TASK DIRECTIONS ->
In the data below, begin at the line with "[00:00:04.04]" and stop after the line with "[00:00:04.67]"; output those lines exactly and no pictures.
─── GIVEN RECORDS
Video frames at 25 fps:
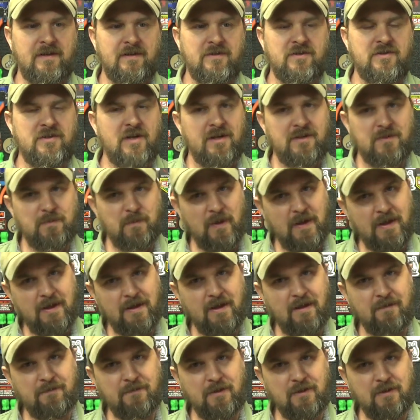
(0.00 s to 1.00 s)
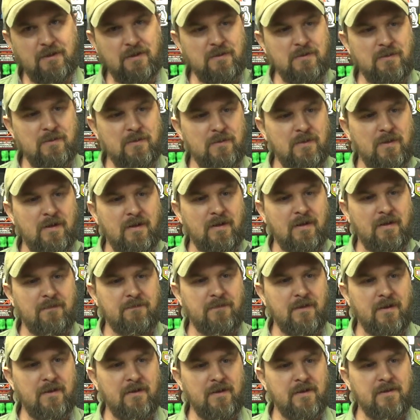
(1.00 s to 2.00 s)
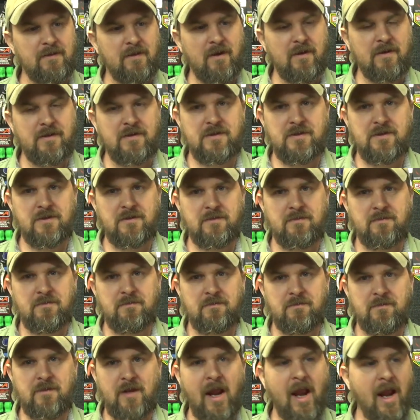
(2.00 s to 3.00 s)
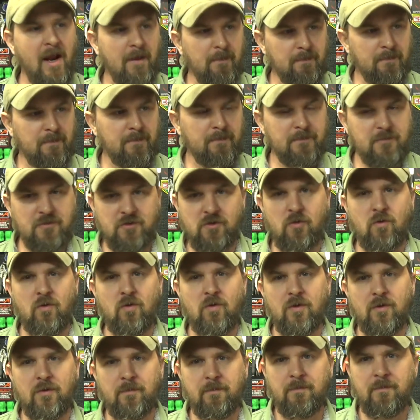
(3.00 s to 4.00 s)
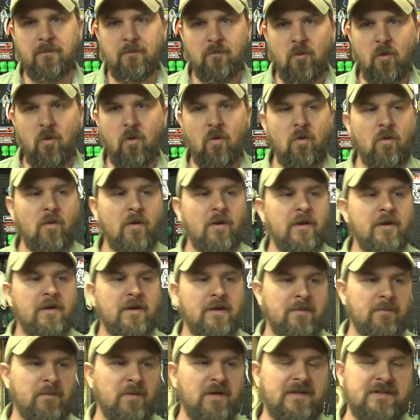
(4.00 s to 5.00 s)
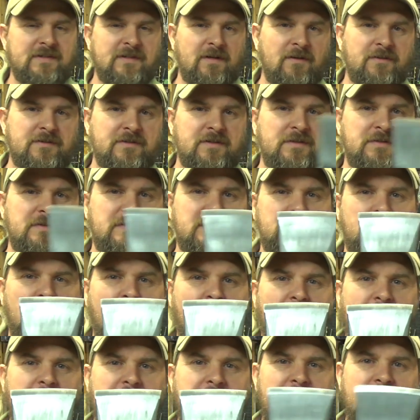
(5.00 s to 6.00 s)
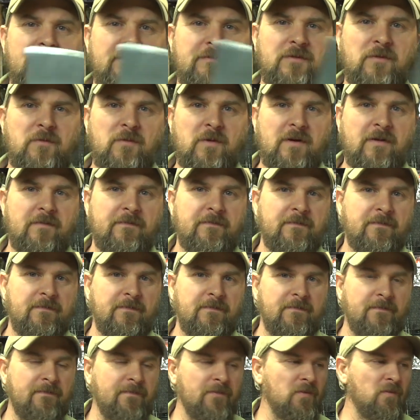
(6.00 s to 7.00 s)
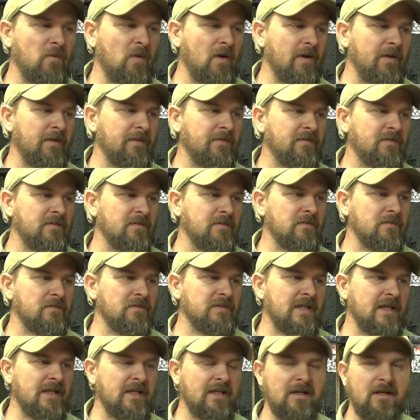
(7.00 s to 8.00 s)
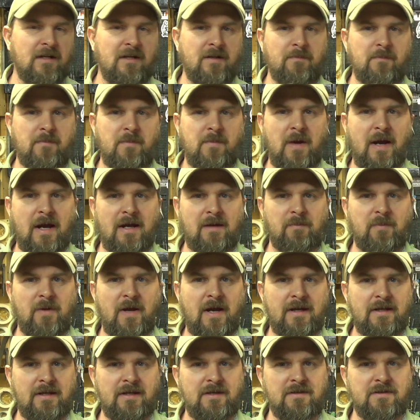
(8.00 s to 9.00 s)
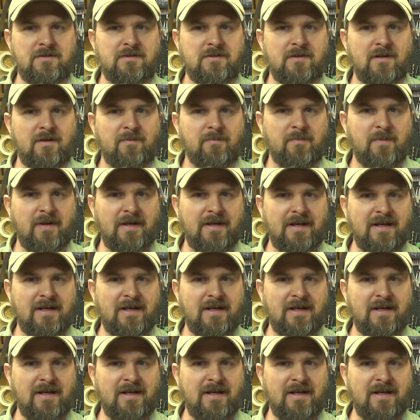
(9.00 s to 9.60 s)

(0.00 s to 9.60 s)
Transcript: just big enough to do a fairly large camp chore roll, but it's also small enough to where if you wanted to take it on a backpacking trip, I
──────
─── GIVEN RECORDS
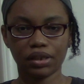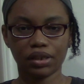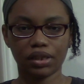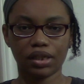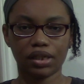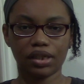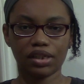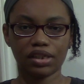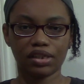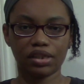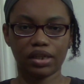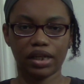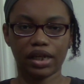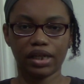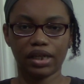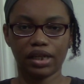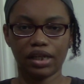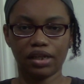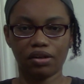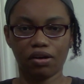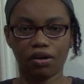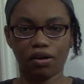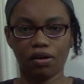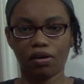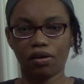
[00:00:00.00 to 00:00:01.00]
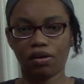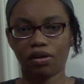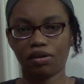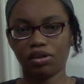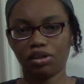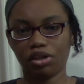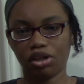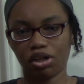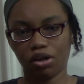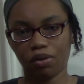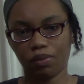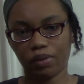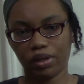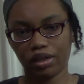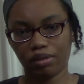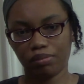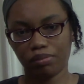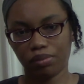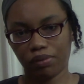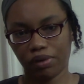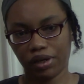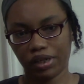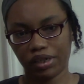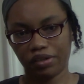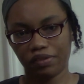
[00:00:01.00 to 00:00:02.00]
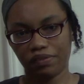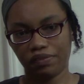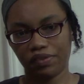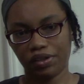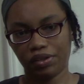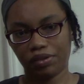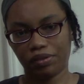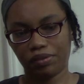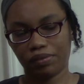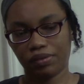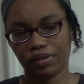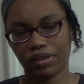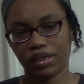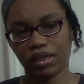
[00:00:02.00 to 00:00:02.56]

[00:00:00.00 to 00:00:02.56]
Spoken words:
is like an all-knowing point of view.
──────
─── GIVEN RECORDS
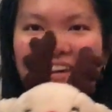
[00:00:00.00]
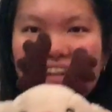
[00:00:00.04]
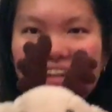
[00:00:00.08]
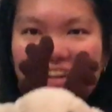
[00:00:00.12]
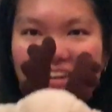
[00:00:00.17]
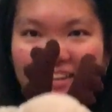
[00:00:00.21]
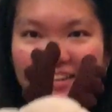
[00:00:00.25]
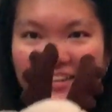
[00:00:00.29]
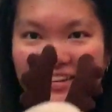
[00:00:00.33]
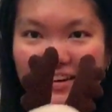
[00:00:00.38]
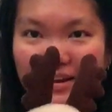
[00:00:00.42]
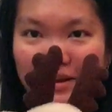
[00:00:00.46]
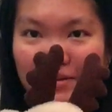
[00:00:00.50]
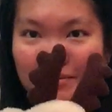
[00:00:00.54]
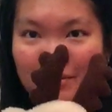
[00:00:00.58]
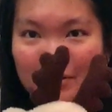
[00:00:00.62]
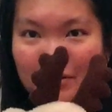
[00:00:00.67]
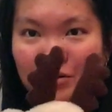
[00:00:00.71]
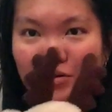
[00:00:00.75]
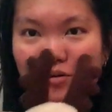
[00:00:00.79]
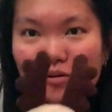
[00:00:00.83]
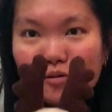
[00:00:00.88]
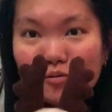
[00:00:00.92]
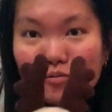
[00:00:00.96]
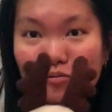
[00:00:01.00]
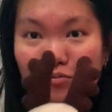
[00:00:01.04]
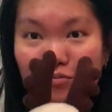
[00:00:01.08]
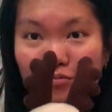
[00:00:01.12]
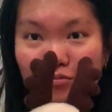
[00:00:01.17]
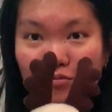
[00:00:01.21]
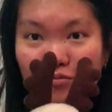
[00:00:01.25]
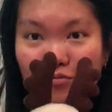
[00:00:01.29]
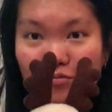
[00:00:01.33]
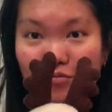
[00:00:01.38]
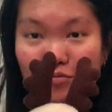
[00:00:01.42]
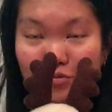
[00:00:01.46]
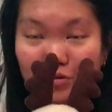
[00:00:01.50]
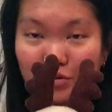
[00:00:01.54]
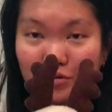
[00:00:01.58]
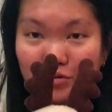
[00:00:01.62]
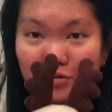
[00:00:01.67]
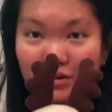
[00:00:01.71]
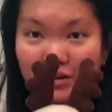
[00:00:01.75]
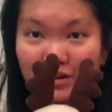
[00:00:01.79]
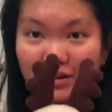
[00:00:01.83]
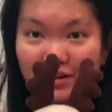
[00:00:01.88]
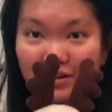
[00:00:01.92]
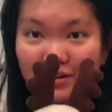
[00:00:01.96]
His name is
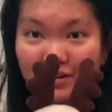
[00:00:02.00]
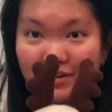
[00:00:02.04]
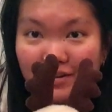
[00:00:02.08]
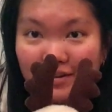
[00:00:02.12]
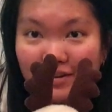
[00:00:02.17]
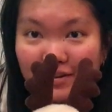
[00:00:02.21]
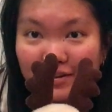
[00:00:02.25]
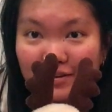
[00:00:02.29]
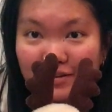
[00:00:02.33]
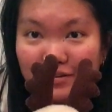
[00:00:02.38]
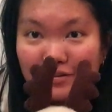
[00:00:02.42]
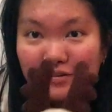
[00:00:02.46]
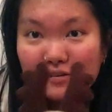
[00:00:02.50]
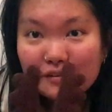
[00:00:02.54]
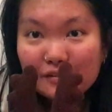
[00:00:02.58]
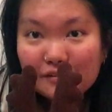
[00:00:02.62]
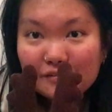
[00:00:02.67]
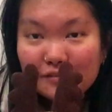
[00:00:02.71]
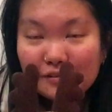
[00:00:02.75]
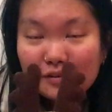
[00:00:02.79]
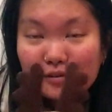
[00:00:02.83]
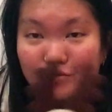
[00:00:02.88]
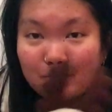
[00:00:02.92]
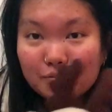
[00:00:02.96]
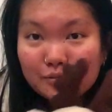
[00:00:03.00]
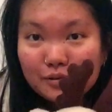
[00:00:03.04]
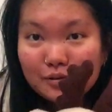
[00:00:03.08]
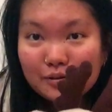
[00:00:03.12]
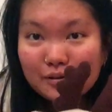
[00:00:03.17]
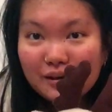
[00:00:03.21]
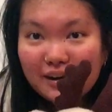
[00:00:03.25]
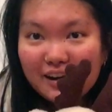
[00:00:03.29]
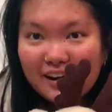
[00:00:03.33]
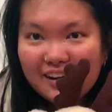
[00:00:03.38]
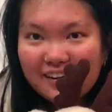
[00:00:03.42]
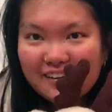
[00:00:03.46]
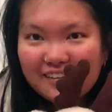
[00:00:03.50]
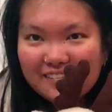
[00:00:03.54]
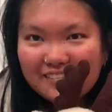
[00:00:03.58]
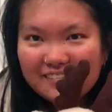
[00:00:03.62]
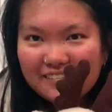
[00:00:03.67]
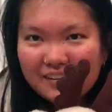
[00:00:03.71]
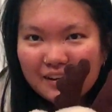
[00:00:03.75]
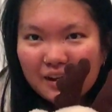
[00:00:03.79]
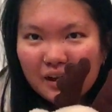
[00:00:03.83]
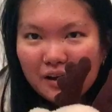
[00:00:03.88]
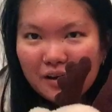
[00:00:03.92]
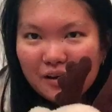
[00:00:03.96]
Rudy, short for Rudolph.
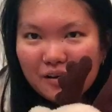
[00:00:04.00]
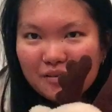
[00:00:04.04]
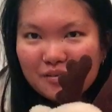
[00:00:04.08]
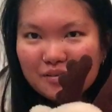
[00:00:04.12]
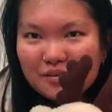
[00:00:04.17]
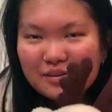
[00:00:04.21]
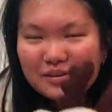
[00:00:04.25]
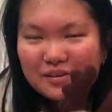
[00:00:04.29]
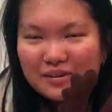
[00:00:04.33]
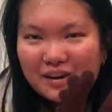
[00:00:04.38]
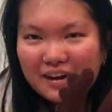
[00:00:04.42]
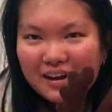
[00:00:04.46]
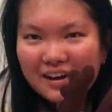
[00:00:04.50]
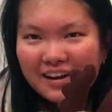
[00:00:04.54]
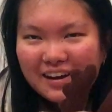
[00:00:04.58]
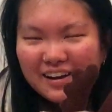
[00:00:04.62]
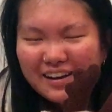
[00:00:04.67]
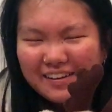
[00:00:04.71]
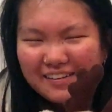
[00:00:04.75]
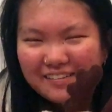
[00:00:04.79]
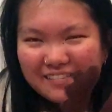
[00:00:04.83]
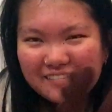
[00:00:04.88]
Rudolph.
──────
SOLUTION TO THIS TASK ->
[00:00:04.04]
[00:00:04.08]
[00:00:04.12]
[00:00:04.17]
[00:00:04.21]
[00:00:04.25]
[00:00:04.29]
[00:00:04.33]
[00:00:04.38]
[00:00:04.42]
[00:00:04.46]
[00:00:04.50]
[00:00:04.54]
[00:00:04.58]
[00:00:04.62]
[00:00:04.67]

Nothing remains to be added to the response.